(Extracted data entries)
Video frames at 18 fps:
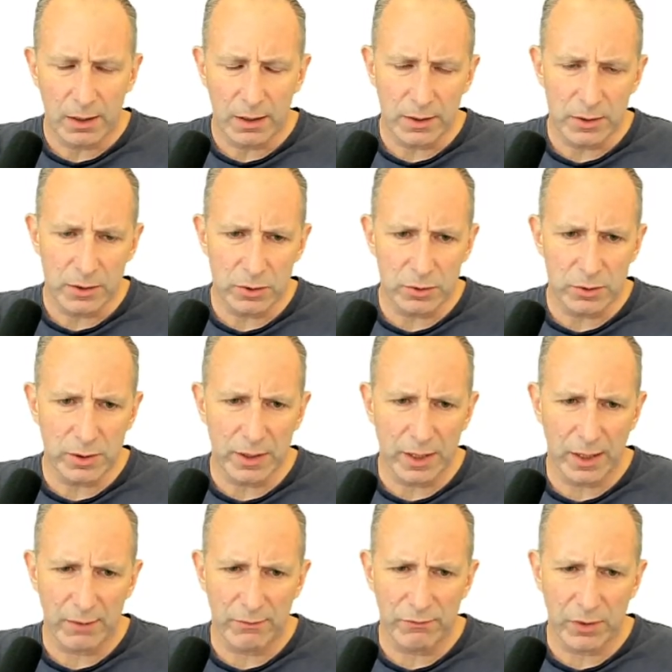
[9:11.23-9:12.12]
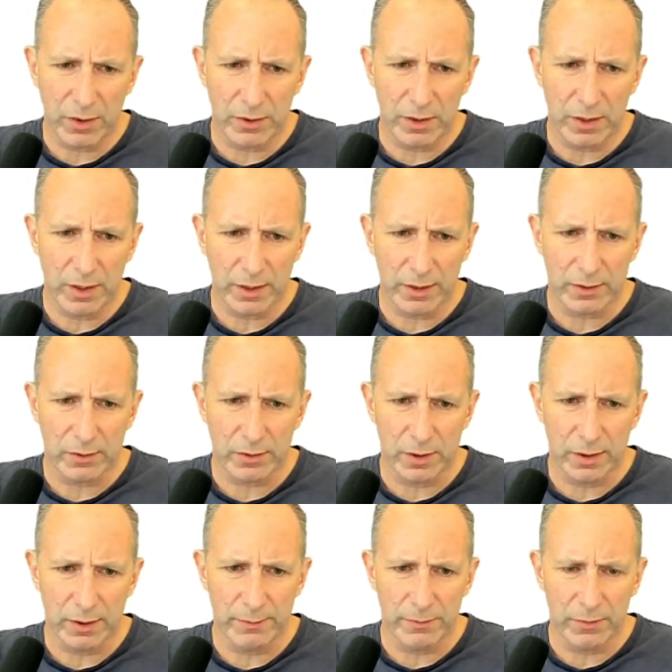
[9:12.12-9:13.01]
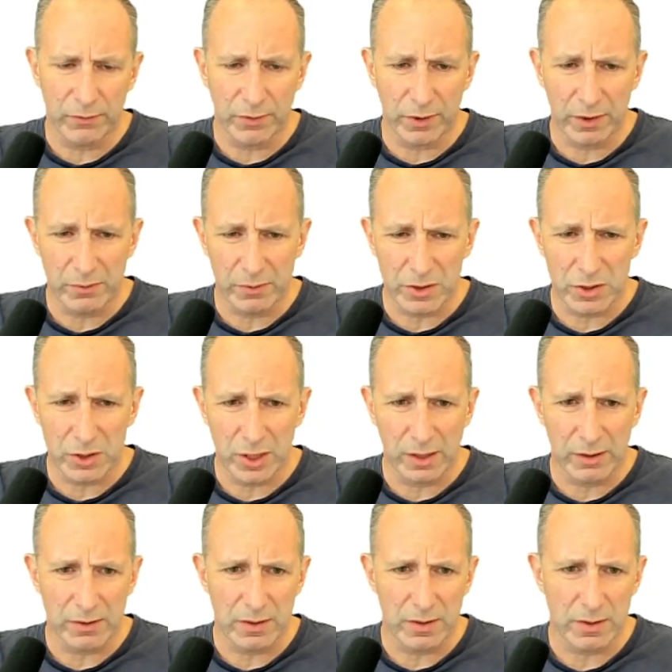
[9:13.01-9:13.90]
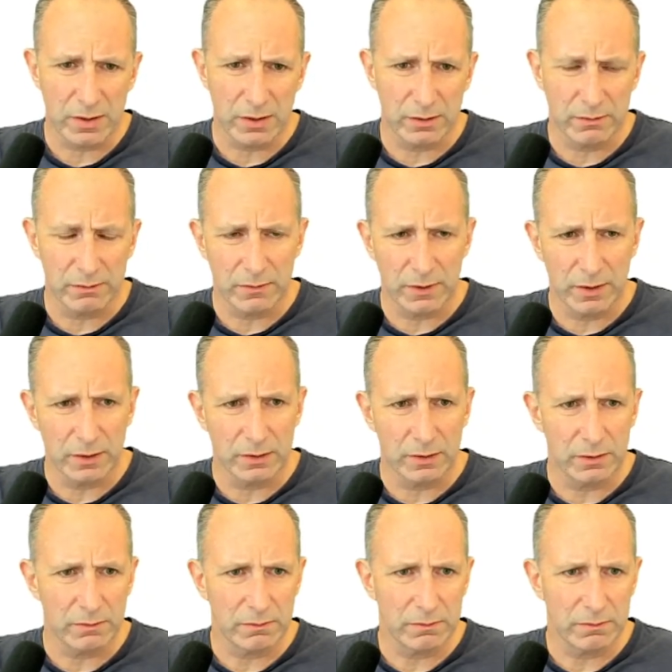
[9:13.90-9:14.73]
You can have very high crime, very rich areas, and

**WORK INSTRUCTION:** Omit the pictures. Transcribe every record exactly.

**COMPLETED TASK:**
Video frames at 18 fps:
[9:11.23-9:12.12]
[9:12.12-9:13.01]
[9:13.01-9:13.90]
[9:13.90-9:14.73]
You can have very high crime, very rich areas, and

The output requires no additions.